Data records:

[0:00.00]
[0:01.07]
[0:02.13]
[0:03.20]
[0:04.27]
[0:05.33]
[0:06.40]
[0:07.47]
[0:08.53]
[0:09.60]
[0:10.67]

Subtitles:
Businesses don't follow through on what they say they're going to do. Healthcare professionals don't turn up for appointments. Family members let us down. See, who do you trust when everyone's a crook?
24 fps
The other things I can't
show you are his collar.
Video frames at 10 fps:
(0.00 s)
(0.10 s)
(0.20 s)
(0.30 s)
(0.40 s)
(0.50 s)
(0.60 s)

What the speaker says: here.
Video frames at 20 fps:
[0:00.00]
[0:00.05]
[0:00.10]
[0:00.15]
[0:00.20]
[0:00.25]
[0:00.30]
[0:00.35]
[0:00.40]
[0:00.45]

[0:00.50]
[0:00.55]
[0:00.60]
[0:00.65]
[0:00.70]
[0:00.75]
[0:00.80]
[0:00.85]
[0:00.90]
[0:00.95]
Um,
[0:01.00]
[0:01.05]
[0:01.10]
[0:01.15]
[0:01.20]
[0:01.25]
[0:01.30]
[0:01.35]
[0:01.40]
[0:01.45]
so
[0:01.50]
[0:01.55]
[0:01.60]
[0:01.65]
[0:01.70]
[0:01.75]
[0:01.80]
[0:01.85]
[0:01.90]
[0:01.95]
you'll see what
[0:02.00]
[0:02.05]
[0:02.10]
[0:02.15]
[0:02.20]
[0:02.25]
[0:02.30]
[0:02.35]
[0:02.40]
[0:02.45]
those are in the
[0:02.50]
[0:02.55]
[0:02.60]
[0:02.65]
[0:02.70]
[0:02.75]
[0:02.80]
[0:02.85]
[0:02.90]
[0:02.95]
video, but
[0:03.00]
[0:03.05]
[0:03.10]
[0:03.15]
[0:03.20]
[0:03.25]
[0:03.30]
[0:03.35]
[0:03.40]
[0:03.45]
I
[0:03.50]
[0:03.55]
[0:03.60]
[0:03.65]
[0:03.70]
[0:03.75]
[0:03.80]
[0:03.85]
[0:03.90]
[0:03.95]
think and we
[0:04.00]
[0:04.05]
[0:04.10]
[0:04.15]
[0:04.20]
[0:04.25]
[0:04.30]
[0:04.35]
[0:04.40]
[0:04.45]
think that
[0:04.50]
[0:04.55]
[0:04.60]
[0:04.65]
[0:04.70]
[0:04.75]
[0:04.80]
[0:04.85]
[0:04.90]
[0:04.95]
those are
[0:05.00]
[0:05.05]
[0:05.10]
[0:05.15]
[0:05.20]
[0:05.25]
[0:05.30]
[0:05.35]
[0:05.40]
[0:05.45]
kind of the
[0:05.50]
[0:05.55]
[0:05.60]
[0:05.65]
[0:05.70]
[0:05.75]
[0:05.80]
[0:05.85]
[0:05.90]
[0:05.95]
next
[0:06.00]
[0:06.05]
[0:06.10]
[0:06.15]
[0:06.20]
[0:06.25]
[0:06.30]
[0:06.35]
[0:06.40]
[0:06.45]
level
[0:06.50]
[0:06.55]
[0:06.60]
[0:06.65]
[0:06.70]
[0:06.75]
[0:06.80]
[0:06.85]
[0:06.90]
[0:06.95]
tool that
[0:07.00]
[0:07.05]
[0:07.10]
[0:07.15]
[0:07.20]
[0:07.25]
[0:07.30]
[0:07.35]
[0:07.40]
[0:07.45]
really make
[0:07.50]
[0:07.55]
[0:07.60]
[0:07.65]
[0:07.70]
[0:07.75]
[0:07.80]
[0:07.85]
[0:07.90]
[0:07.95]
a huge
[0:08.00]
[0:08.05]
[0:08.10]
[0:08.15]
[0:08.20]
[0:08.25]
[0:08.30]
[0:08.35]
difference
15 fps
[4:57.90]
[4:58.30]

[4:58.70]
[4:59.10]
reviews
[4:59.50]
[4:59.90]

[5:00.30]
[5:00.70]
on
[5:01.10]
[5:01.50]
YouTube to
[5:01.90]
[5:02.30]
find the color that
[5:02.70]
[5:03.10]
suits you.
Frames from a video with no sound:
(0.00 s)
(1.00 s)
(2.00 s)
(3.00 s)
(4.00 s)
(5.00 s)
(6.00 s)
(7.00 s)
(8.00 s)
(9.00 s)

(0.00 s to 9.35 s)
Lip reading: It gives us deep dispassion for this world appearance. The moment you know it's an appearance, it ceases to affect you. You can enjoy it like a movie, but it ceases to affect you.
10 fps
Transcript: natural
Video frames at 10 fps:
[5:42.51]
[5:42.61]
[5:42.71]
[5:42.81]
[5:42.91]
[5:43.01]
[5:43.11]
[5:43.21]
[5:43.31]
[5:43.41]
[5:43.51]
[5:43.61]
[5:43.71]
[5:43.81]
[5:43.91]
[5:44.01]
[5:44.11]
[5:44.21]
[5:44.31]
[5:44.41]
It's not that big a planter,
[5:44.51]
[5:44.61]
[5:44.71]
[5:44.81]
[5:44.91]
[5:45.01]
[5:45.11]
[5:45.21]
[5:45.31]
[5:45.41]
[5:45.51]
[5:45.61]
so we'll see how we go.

Assigned task:
Each record should be transcribed exactly as it was written.

Solution to this problem:
[0:00.00]
[0:01.07]
[0:02.13]
[0:03.20]
[0:04.27]
[0:05.33]
[0:06.40]
[0:07.47]
[0:08.53]
[0:09.60]
[0:10.67]

Subtitles:
Businesses don't follow through on what they say they're going to do. Healthcare professionals don't turn up for appointments. Family members let us down. See, who do you trust when everyone's a crook?
24 fps
The other things I can't
show you are his collar.
Video frames at 10 fps:
(0.00 s)
(0.10 s)
(0.20 s)
(0.30 s)
(0.40 s)
(0.50 s)
(0.60 s)

What the speaker says: here.
Video frames at 20 fps:
[0:00.00]
[0:00.05]
[0:00.10]
[0:00.15]
[0:00.20]
[0:00.25]
[0:00.30]
[0:00.35]
[0:00.40]
[0:00.45]

[0:00.50]
[0:00.55]
[0:00.60]
[0:00.65]
[0:00.70]
[0:00.75]
[0:00.80]
[0:00.85]
[0:00.90]
[0:00.95]
Um,
[0:01.00]
[0:01.05]
[0:01.10]
[0:01.15]
[0:01.20]
[0:01.25]
[0:01.30]
[0:01.35]
[0:01.40]
[0:01.45]
so
[0:01.50]
[0:01.55]
[0:01.60]
[0:01.65]
[0:01.70]
[0:01.75]
[0:01.80]
[0:01.85]
[0:01.90]
[0:01.95]
you'll see what
[0:02.00]
[0:02.05]
[0:02.10]
[0:02.15]
[0:02.20]
[0:02.25]
[0:02.30]
[0:02.35]
[0:02.40]
[0:02.45]
those are in the
[0:02.50]
[0:02.55]
[0:02.60]
[0:02.65]
[0:02.70]
[0:02.75]
[0:02.80]
[0:02.85]
[0:02.90]
[0:02.95]
video, but
[0:03.00]
[0:03.05]
[0:03.10]
[0:03.15]
[0:03.20]
[0:03.25]
[0:03.30]
[0:03.35]
[0:03.40]
[0:03.45]
I
[0:03.50]
[0:03.55]
[0:03.60]
[0:03.65]
[0:03.70]
[0:03.75]
[0:03.80]
[0:03.85]
[0:03.90]
[0:03.95]
think and we
[0:04.00]
[0:04.05]
[0:04.10]
[0:04.15]
[0:04.20]
[0:04.25]
[0:04.30]
[0:04.35]
[0:04.40]
[0:04.45]
think that
[0:04.50]
[0:04.55]
[0:04.60]
[0:04.65]
[0:04.70]
[0:04.75]
[0:04.80]
[0:04.85]
[0:04.90]
[0:04.95]
those are
[0:05.00]
[0:05.05]
[0:05.10]
[0:05.15]
[0:05.20]
[0:05.25]
[0:05.30]
[0:05.35]
[0:05.40]
[0:05.45]
kind of the
[0:05.50]
[0:05.55]
[0:05.60]
[0:05.65]
[0:05.70]
[0:05.75]
[0:05.80]
[0:05.85]
[0:05.90]
[0:05.95]
next
[0:06.00]
[0:06.05]
[0:06.10]
[0:06.15]
[0:06.20]
[0:06.25]
[0:06.30]
[0:06.35]
[0:06.40]
[0:06.45]
level
[0:06.50]
[0:06.55]
[0:06.60]
[0:06.65]
[0:06.70]
[0:06.75]
[0:06.80]
[0:06.85]
[0:06.90]
[0:06.95]
tool that
[0:07.00]
[0:07.05]
[0:07.10]
[0:07.15]
[0:07.20]
[0:07.25]
[0:07.30]
[0:07.35]
[0:07.40]
[0:07.45]
really make
[0:07.50]
[0:07.55]
[0:07.60]
[0:07.65]
[0:07.70]
[0:07.75]
[0:07.80]
[0:07.85]
[0:07.90]
[0:07.95]
a huge
[0:08.00]
[0:08.05]
[0:08.10]
[0:08.15]
[0:08.20]
[0:08.25]
[0:08.30]
[0:08.35]
difference
15 fps
[4:57.90]
[4:58.30]

[4:58.70]
[4:59.10]
reviews
[4:59.50]
[4:59.90]

[5:00.30]
[5:00.70]
on
[5:01.10]
[5:01.50]
YouTube to
[5:01.90]
[5:02.30]
find the color that
[5:02.70]
[5:03.10]
suits you.
Frames from a video with no sound:
(0.00 s)
(1.00 s)
(2.00 s)
(3.00 s)
(4.00 s)
(5.00 s)
(6.00 s)
(7.00 s)
(8.00 s)
(9.00 s)

(0.00 s to 9.35 s)
Lip reading: It gives us deep dispassion for this world appearance. The moment you know it's an appearance, it ceases to affect you. You can enjoy it like a movie, but it ceases to affect you.
10 fps
Transcript: natural
Video frames at 10 fps:
[5:42.51]
[5:42.61]
[5:42.71]
[5:42.81]
[5:42.91]
[5:43.01]
[5:43.11]
[5:43.21]
[5:43.31]
[5:43.41]
[5:43.51]
[5:43.61]
[5:43.71]
[5:43.81]
[5:43.91]
[5:44.01]
[5:44.11]
[5:44.21]
[5:44.31]
[5:44.41]
It's not that big a planter,
[5:44.51]
[5:44.61]
[5:44.71]
[5:44.81]
[5:44.91]
[5:45.01]
[5:45.11]
[5:45.21]
[5:45.31]
[5:45.41]
[5:45.51]
[5:45.61]
so we'll see how we go.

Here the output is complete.